1 normal size baguette (not too long and chunky)
450ml milk
vanilla pod or vanilla extract
80g black poppy seed
80g icing sugar
40g butter

Preheat oven to 180C. Slice your baguette into 1cm discs and place them on a baking tray then put it in the oven to dry them out a bit. This pudding is usually made with slightly stale bread that soaks up the vanilla scented milk better. If you have a fresh baguette, drying in the oven helps to achieve this. Keep an eye on it so it doesn't start to toast. 

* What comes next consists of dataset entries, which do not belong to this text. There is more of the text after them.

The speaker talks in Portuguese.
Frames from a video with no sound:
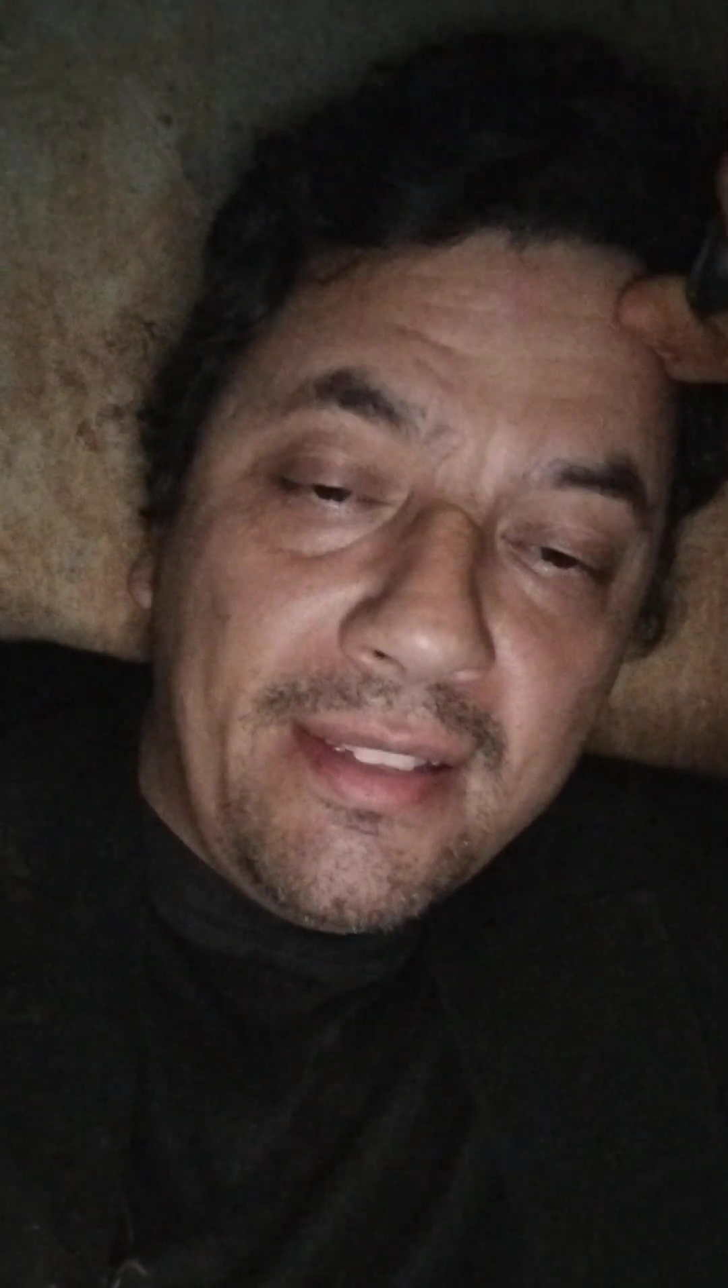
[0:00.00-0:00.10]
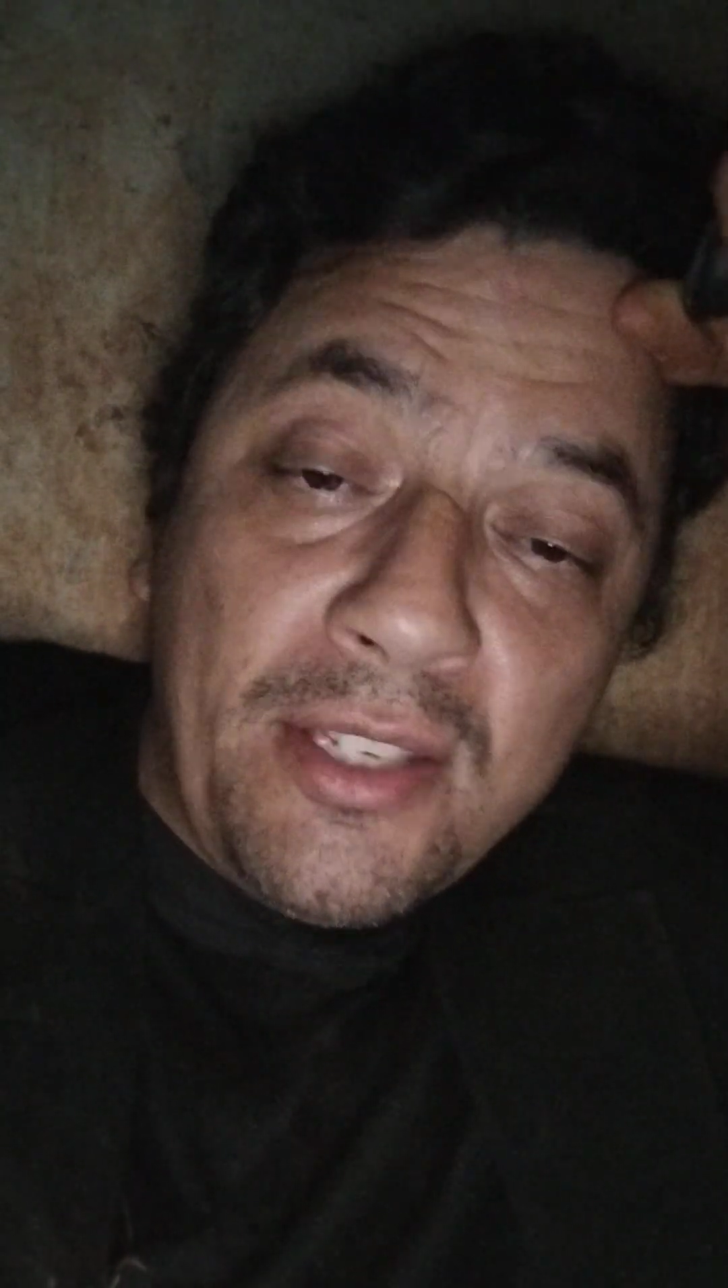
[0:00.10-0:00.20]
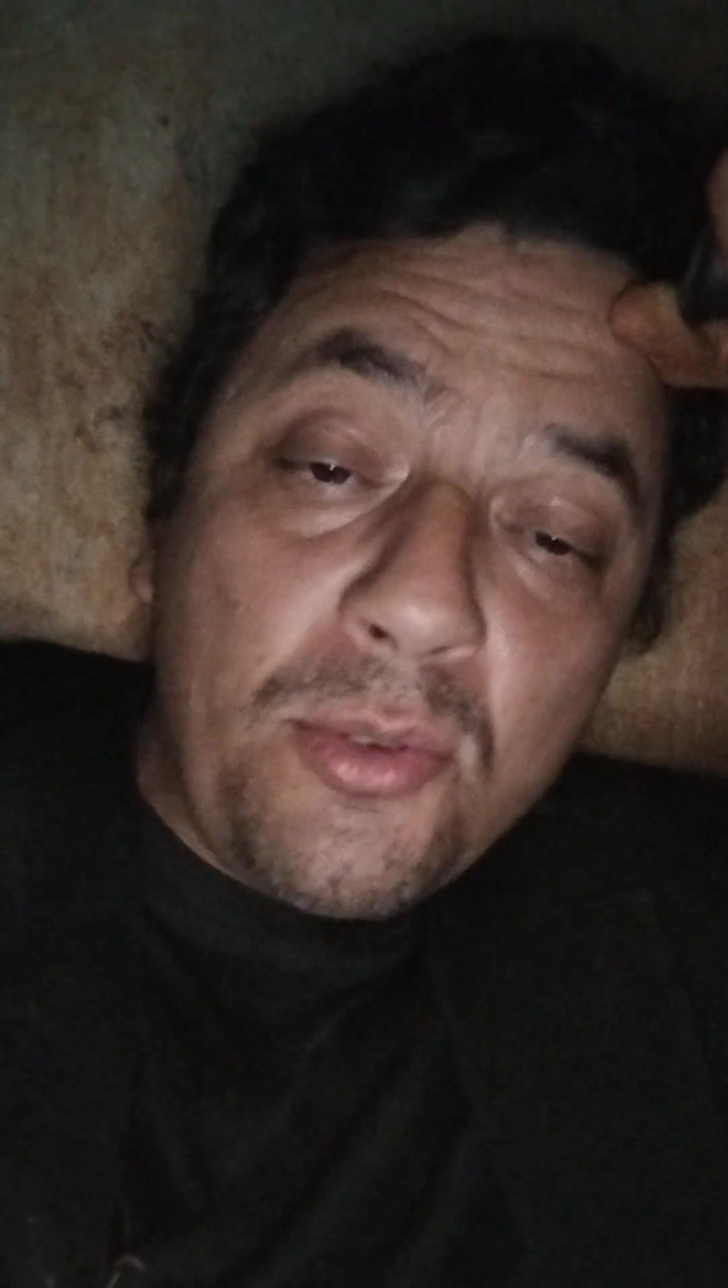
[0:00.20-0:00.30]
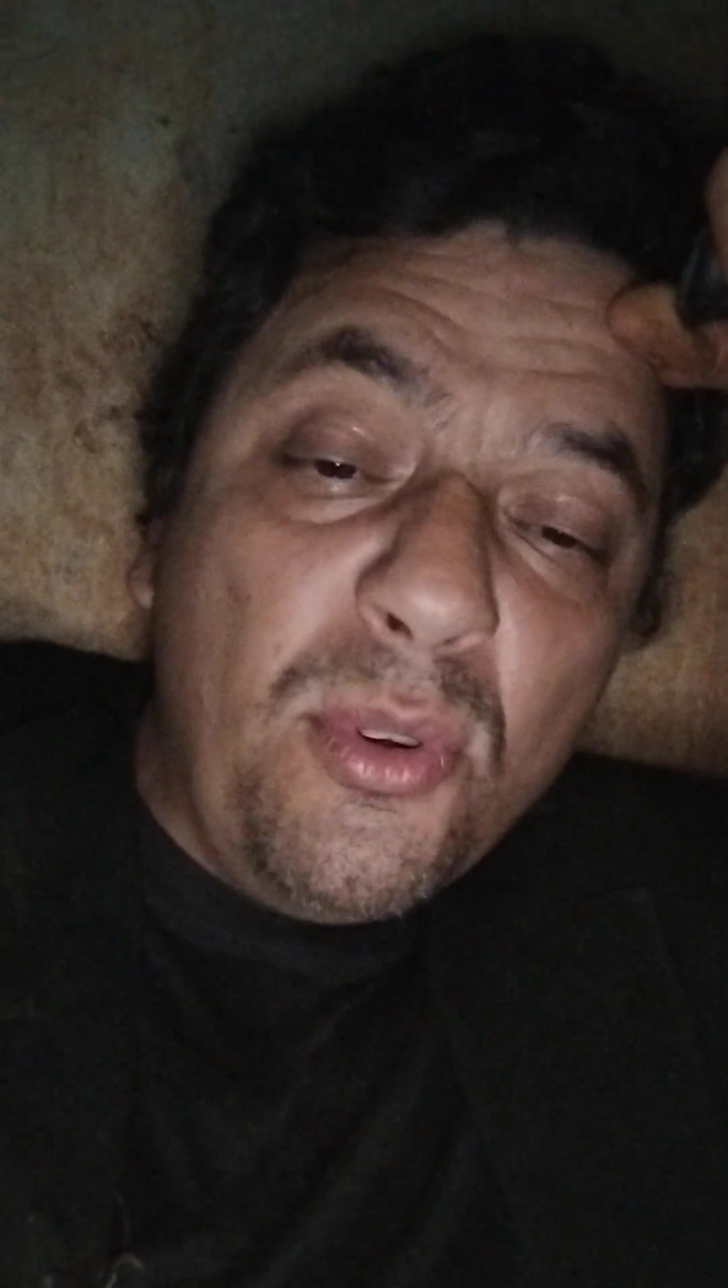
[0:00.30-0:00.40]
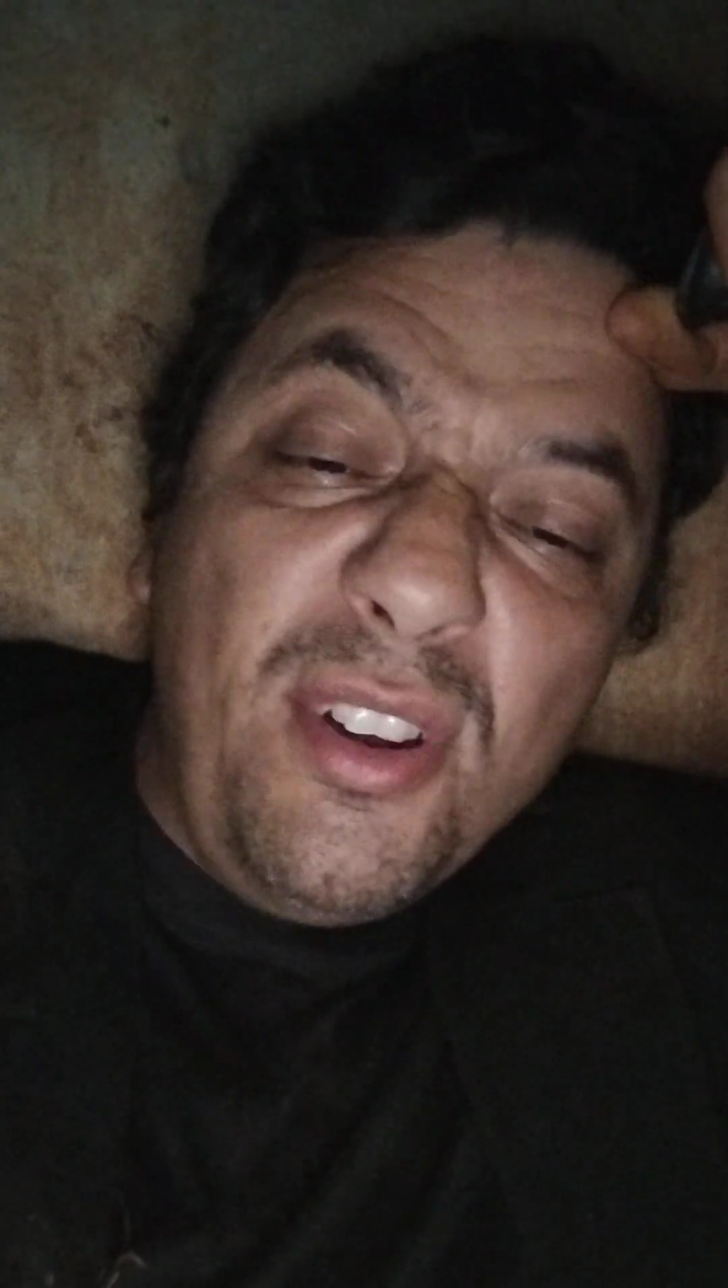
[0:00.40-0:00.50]

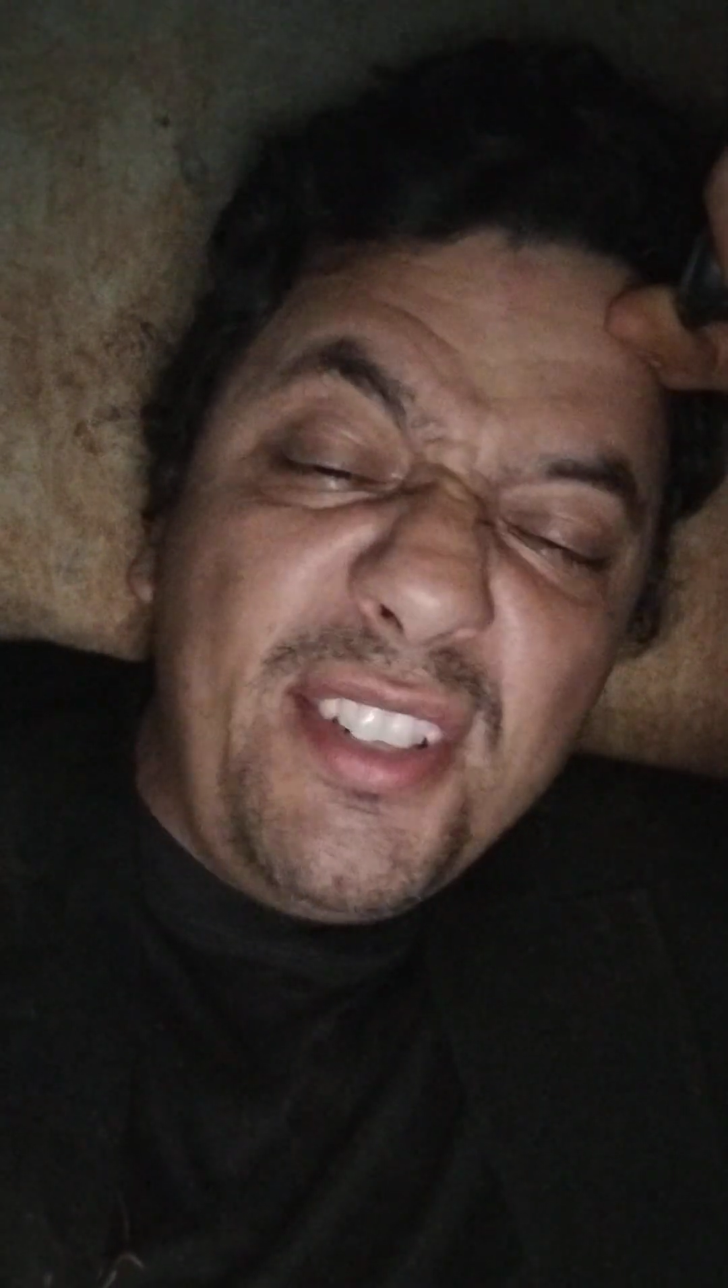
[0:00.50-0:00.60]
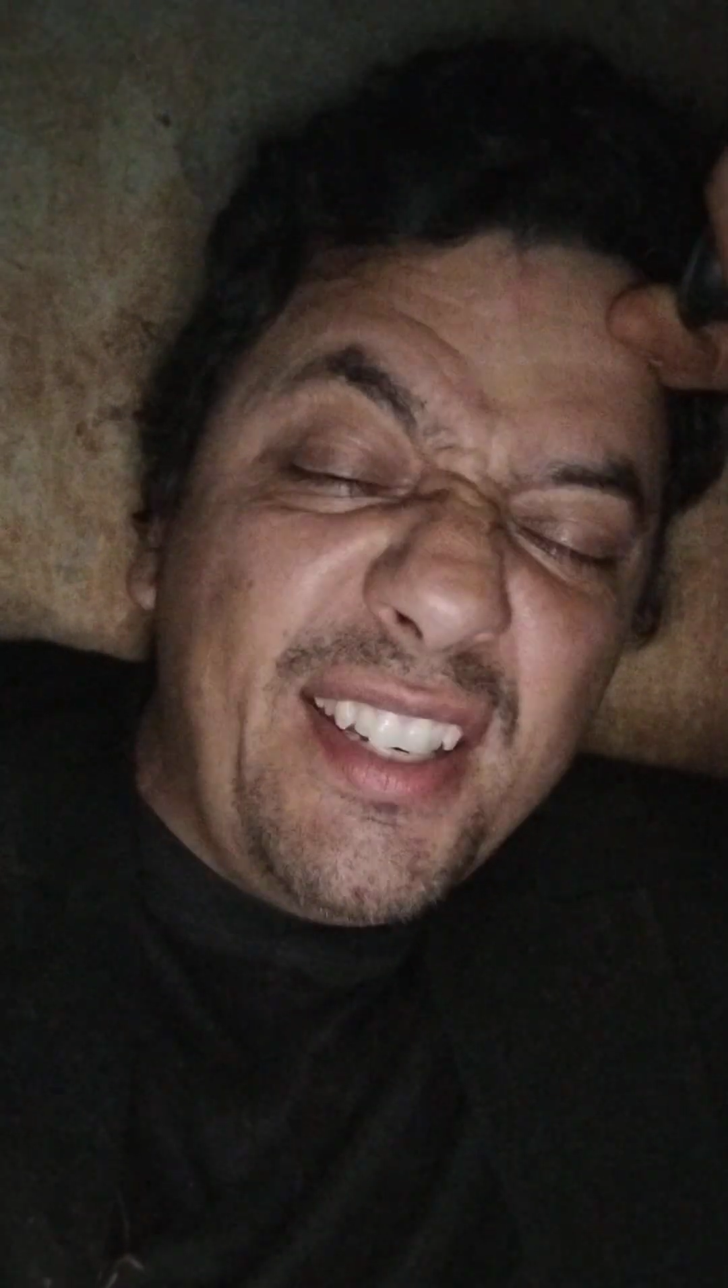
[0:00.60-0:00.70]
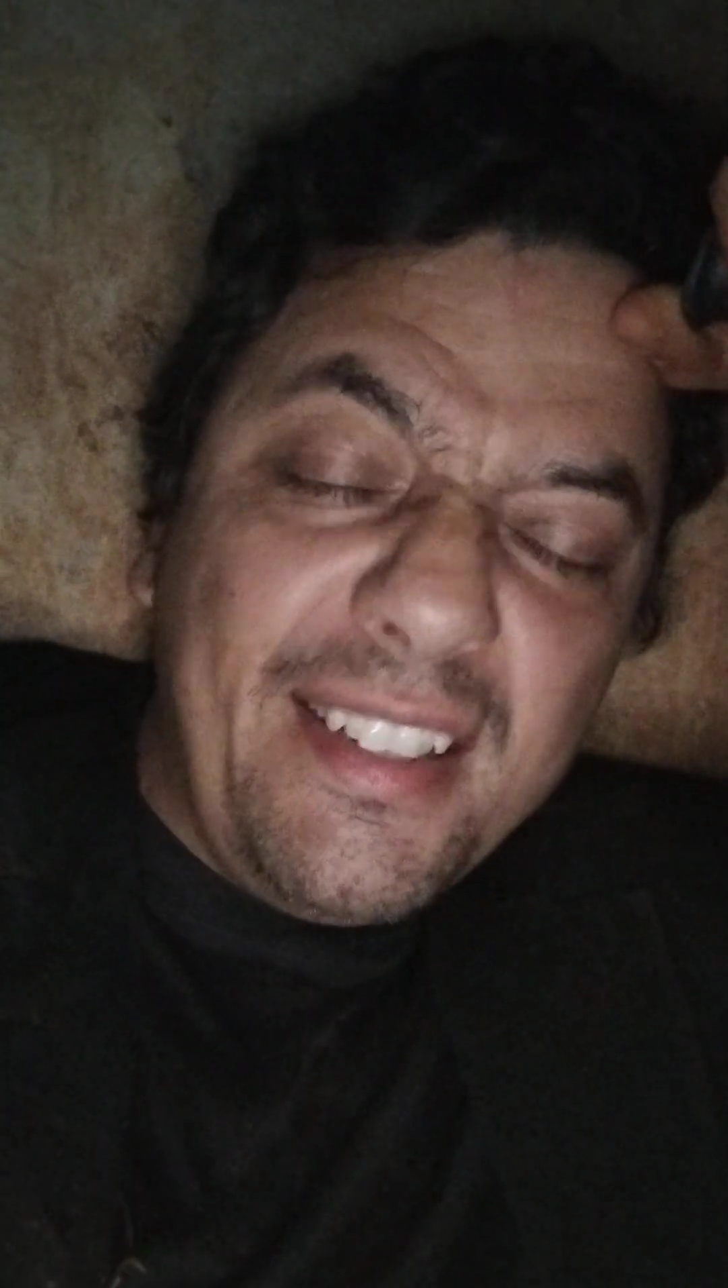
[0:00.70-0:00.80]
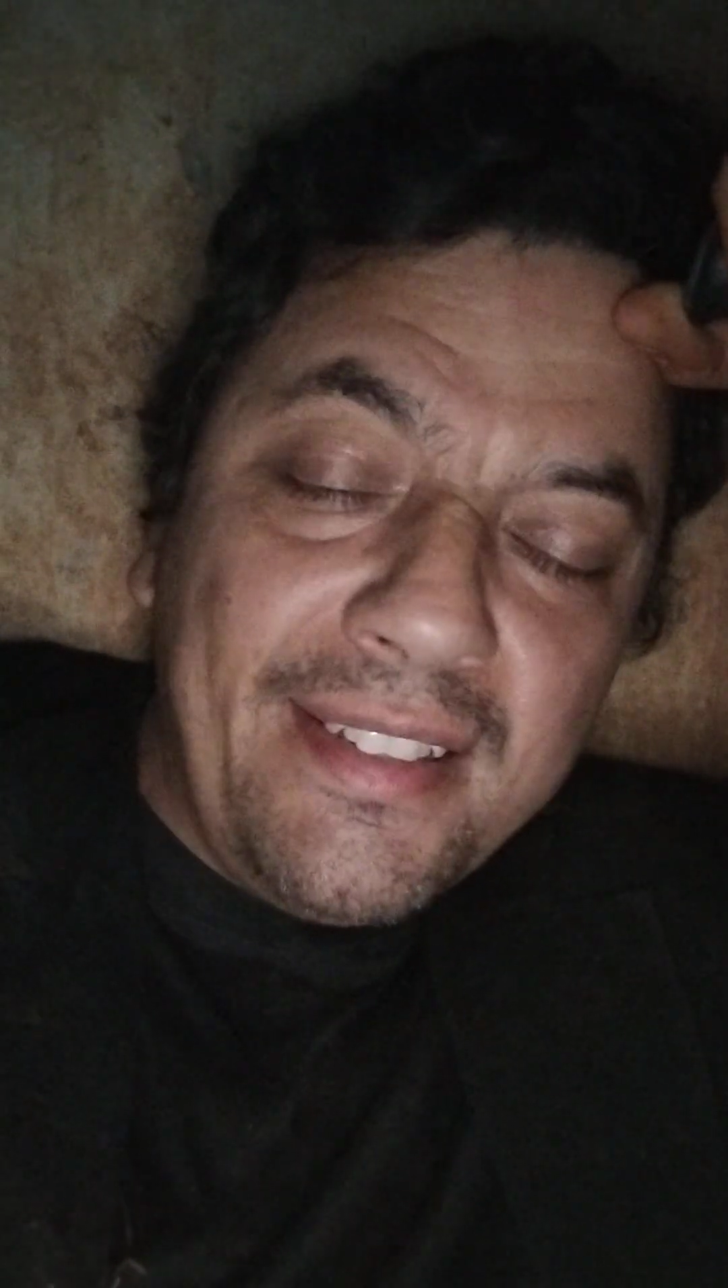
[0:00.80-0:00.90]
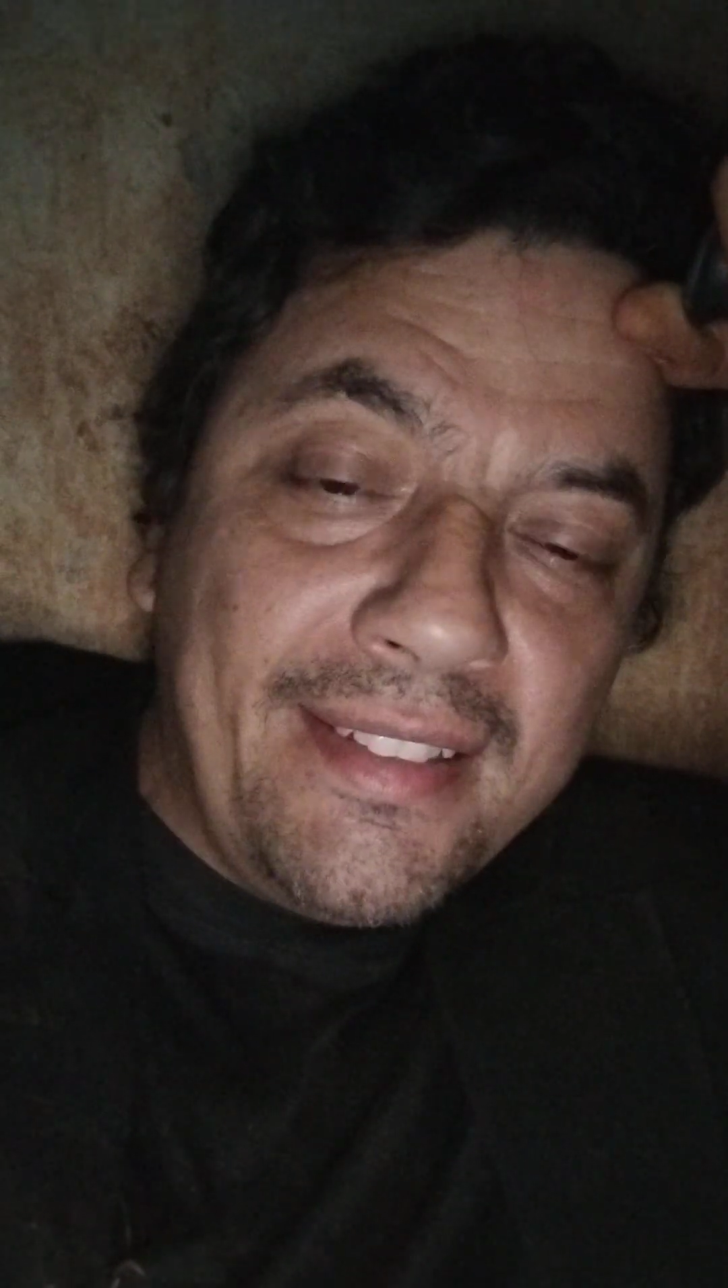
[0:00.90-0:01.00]
descurte.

Butter a medium size baking dish and place the baguette discs in. Warm the milk up with a few drops of vanilla extract or the scraped seeds and pod from the vanilla. Do not let it boil. Pour the hot milk over the bread and let it soak. Turn it if you need to so it soaks up the milk all over. Grind the poppy seed and mix it with the icing sugar. Sprinkle this on top of the milky bread, turning it to coat the whole lot. Dot the top with pieces of butter and bake in the oven for 30-40 minutes or until warmed through and the bread is softened but slightly crispy on top.
Serve it with a good drizzle of honey.